Provided material below:
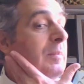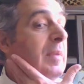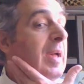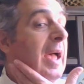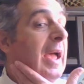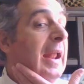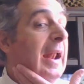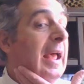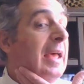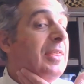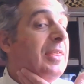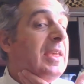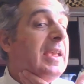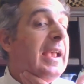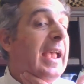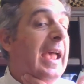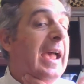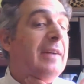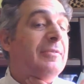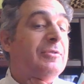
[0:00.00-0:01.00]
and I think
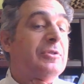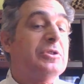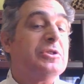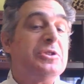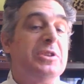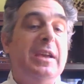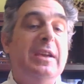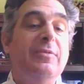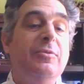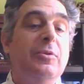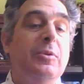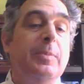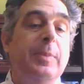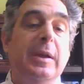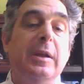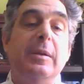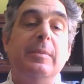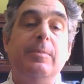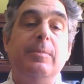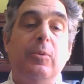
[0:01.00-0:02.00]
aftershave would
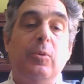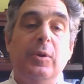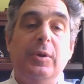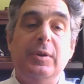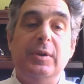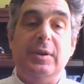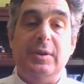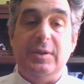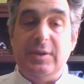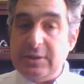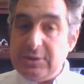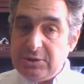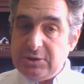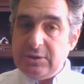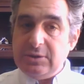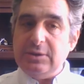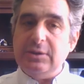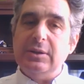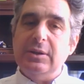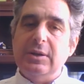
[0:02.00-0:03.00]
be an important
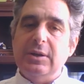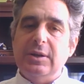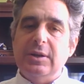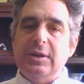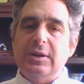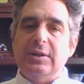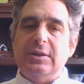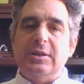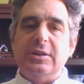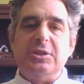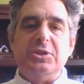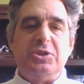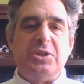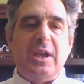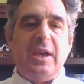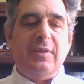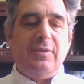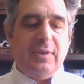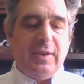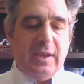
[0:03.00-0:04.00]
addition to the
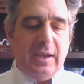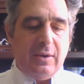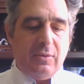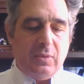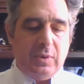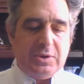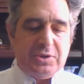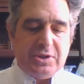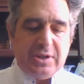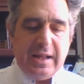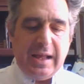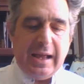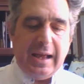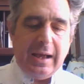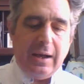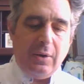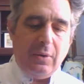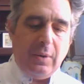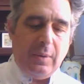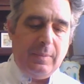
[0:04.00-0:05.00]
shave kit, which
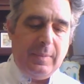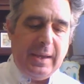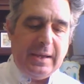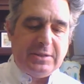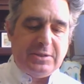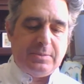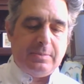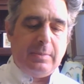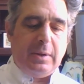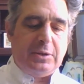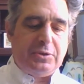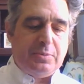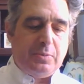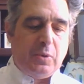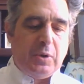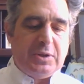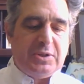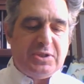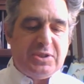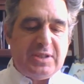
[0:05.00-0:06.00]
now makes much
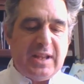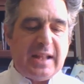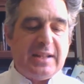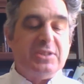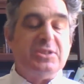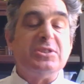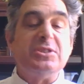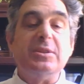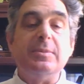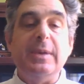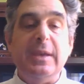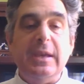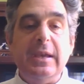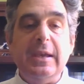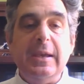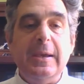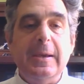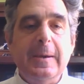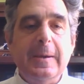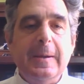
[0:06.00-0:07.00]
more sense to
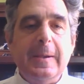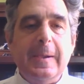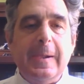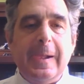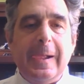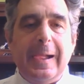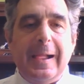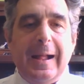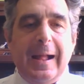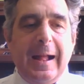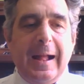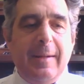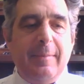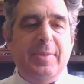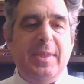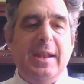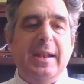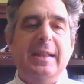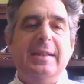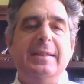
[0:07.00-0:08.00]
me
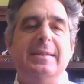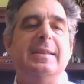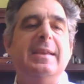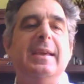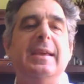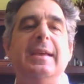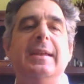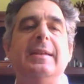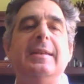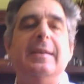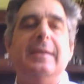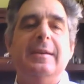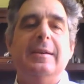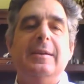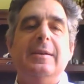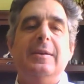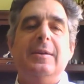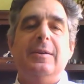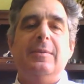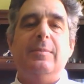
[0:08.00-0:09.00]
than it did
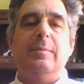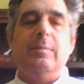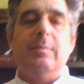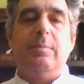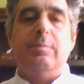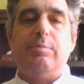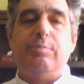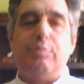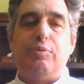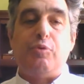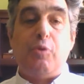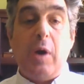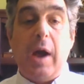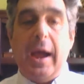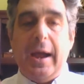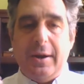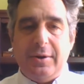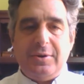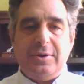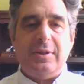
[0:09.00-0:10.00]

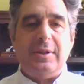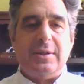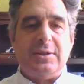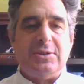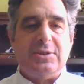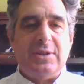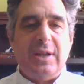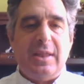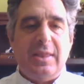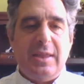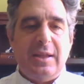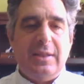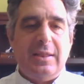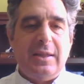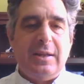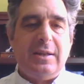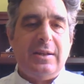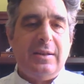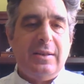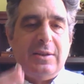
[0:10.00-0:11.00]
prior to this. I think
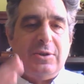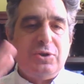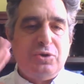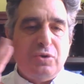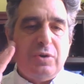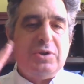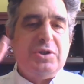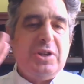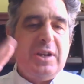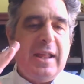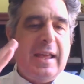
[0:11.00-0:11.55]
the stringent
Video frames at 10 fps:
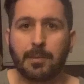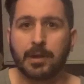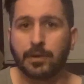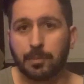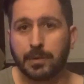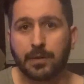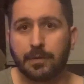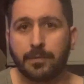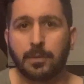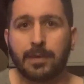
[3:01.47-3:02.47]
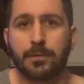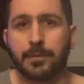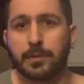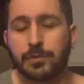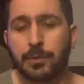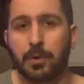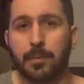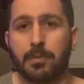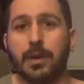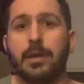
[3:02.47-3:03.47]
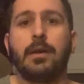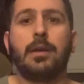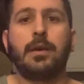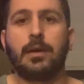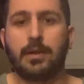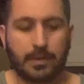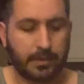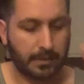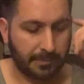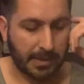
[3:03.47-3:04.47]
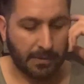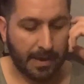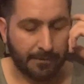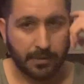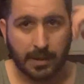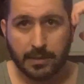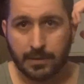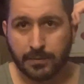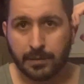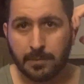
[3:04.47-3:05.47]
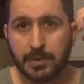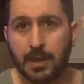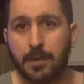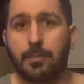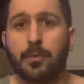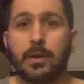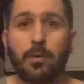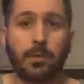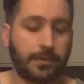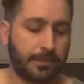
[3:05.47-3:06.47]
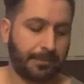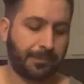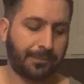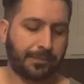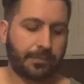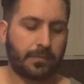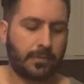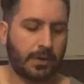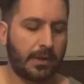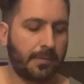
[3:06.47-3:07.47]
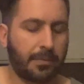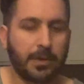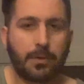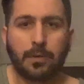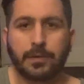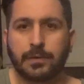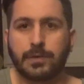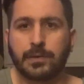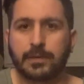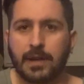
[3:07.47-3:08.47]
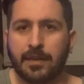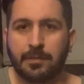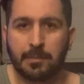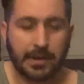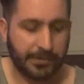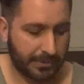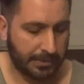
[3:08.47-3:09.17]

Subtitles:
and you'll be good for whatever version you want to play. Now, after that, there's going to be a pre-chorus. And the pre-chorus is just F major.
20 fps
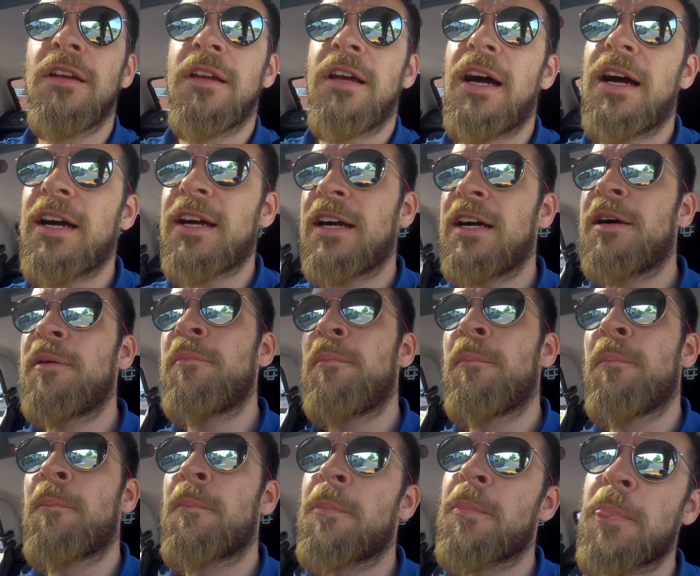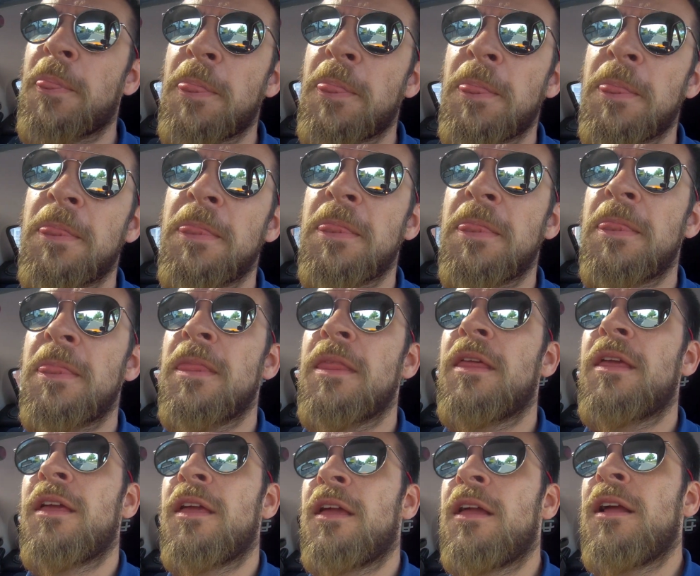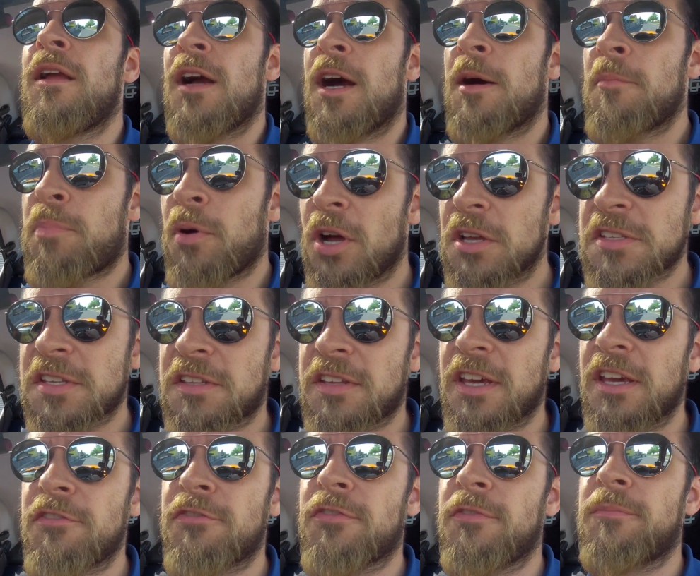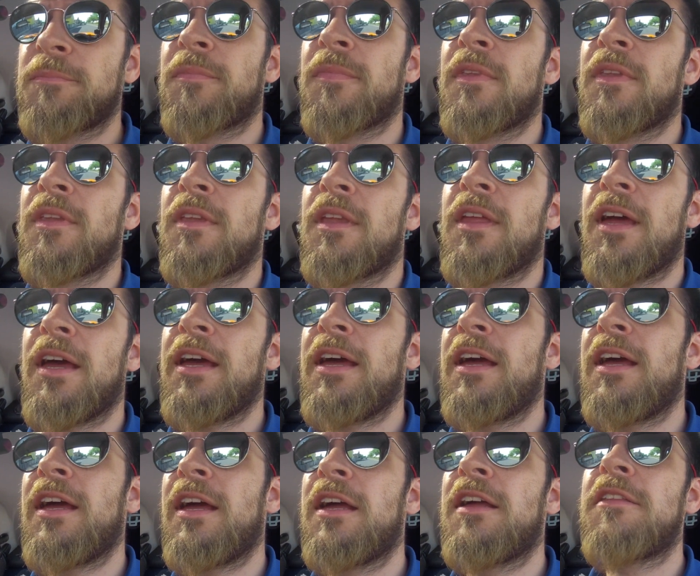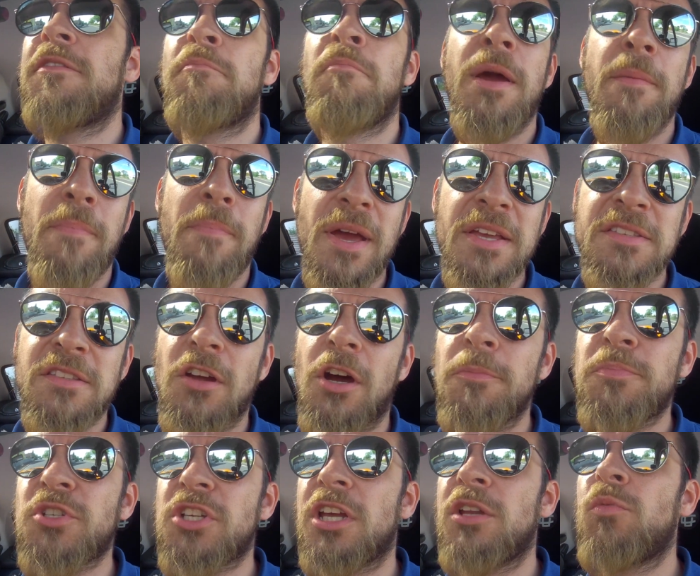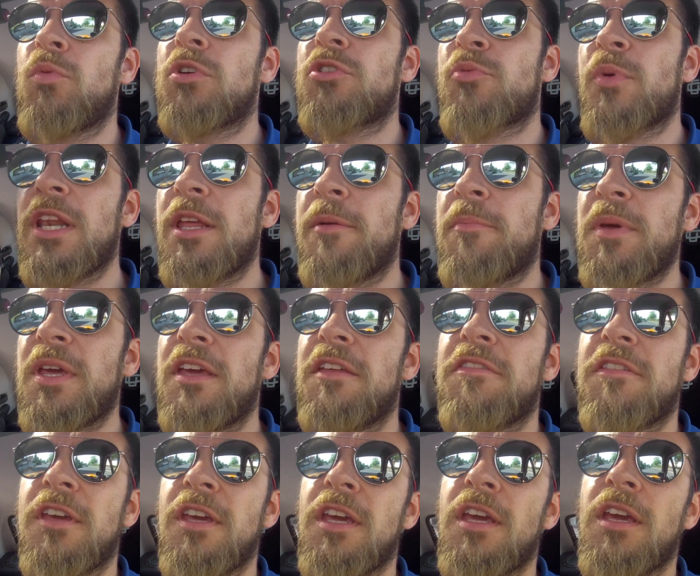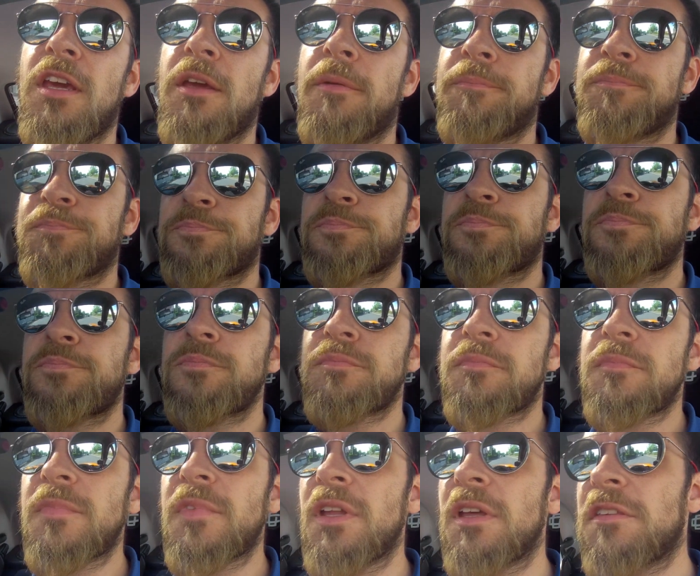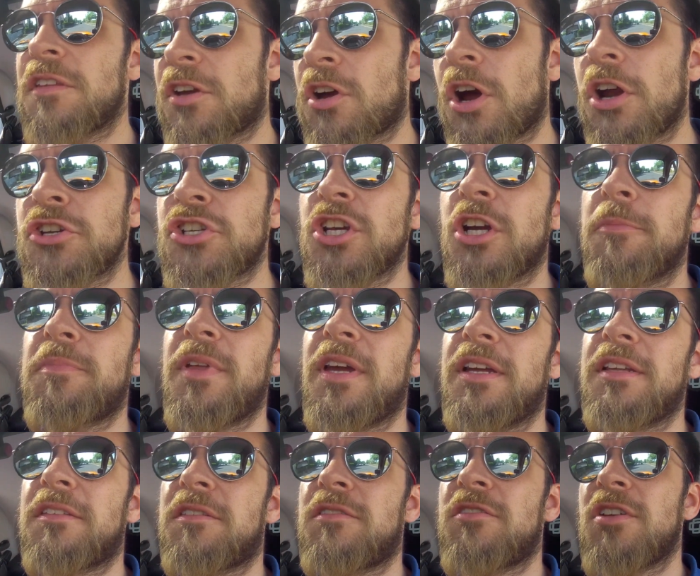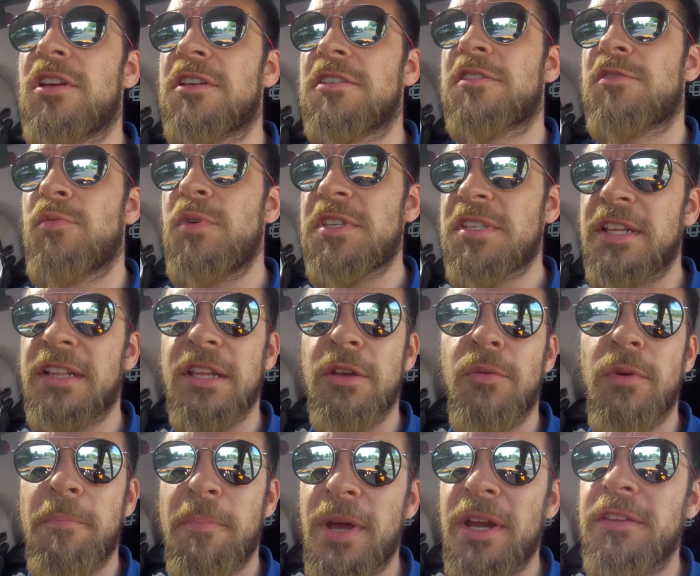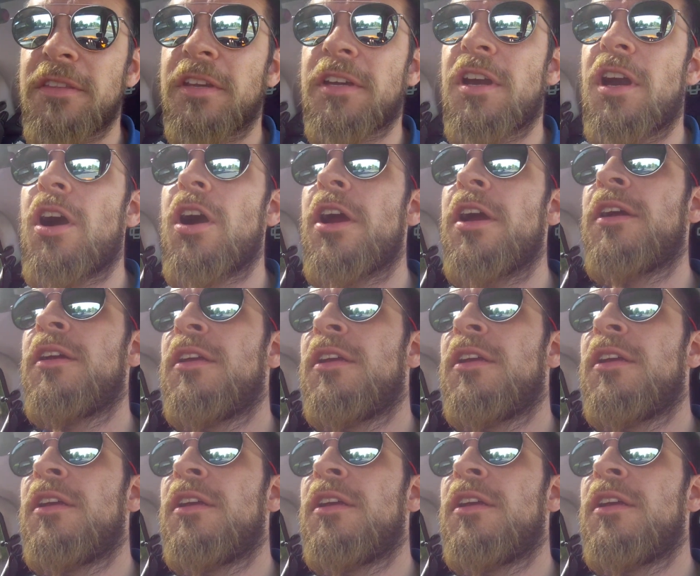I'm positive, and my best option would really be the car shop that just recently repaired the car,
End of Provided material.
Nothing but an exact copy of the data, without its images, should make up your answer.

-- The completed task --
[0:00.00-0:01.00]
and I think
[0:01.00-0:02.00]
aftershave would
[0:02.00-0:03.00]
be an important
[0:03.00-0:04.00]
addition to the
[0:04.00-0:05.00]
shave kit, which
[0:05.00-0:06.00]
now makes much
[0:06.00-0:07.00]
more sense to
[0:07.00-0:08.00]
me
[0:08.00-0:09.00]
than it did
[0:09.00-0:10.00]

[0:10.00-0:11.00]
prior to this. I think
[0:11.00-0:11.55]
the stringent
Video frames at 10 fps:
[3:01.47-3:02.47]
[3:02.47-3:03.47]
[3:03.47-3:04.47]
[3:04.47-3:05.47]
[3:05.47-3:06.47]
[3:06.47-3:07.47]
[3:07.47-3:08.47]
[3:08.47-3:09.17]

Subtitles:
and you'll be good for whatever version you want to play. Now, after that, there's going to be a pre-chorus. And the pre-chorus is just F major.
20 fps
I'm positive, and my best option would really be the car shop that just recently repaired the car,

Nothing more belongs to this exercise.